──────── RECORD EXTRACTS
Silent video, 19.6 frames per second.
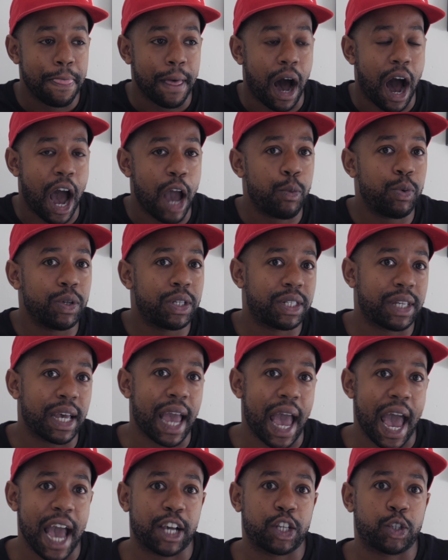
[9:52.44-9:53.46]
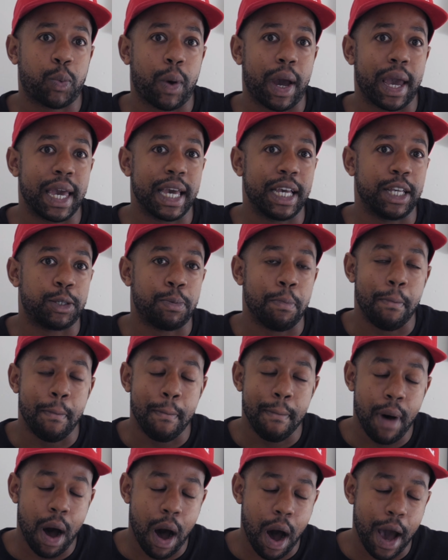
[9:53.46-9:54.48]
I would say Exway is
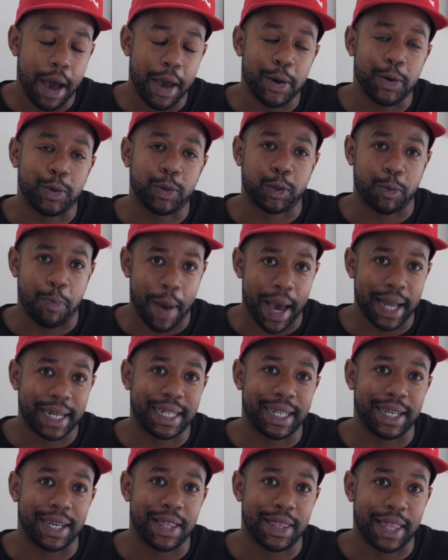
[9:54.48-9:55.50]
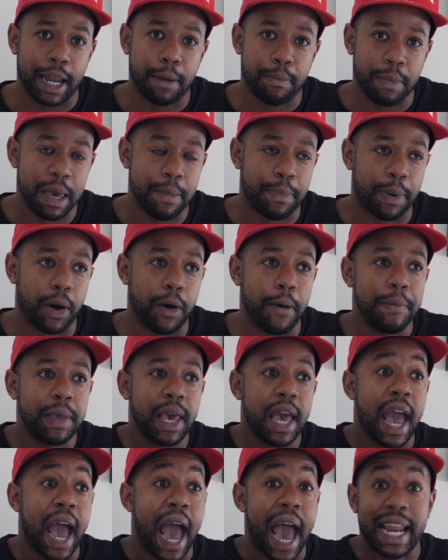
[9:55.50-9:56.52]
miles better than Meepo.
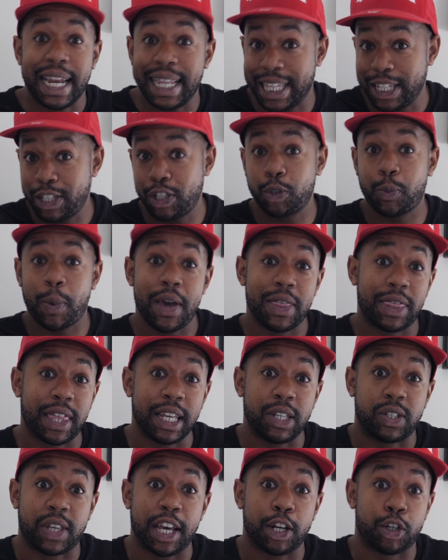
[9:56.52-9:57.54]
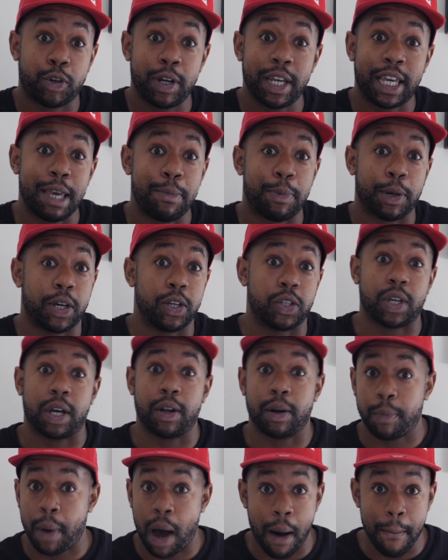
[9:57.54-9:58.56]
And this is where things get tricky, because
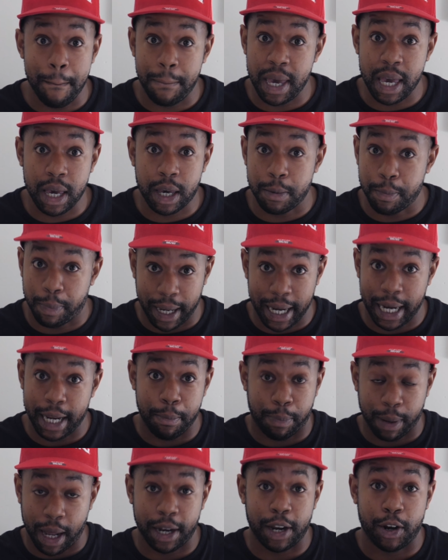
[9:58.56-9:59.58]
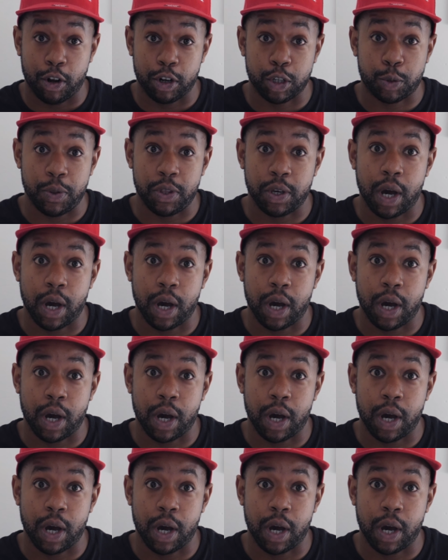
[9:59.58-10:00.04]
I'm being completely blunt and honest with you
────────────────
──────── RECORD EXTRACTS
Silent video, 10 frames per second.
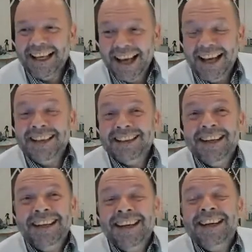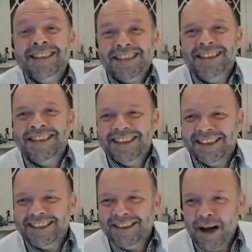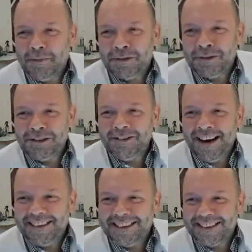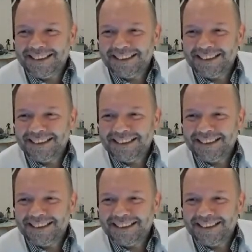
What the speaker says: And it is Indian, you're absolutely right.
────────────────
──────── RECORD EXTRACTS
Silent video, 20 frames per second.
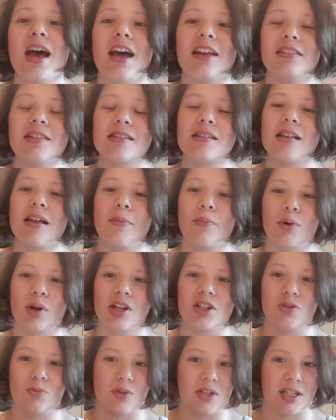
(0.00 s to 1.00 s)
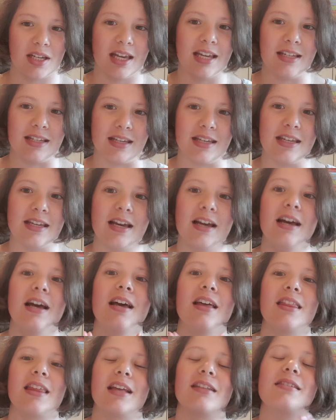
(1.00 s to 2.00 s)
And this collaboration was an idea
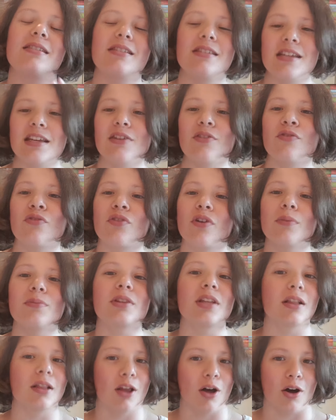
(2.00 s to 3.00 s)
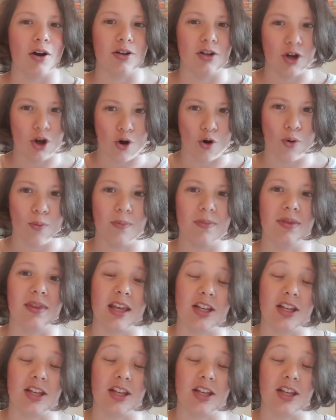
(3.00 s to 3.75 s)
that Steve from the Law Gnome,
────────────────
**WORK REQUIRED**
Which lines above include the word "frames"? Return each one.

**SOLUTION TO THIS EXERCISE**
Silent video, 19.6 frames per second.
Silent video, 10 frames per second.
Silent video, 20 frames per second.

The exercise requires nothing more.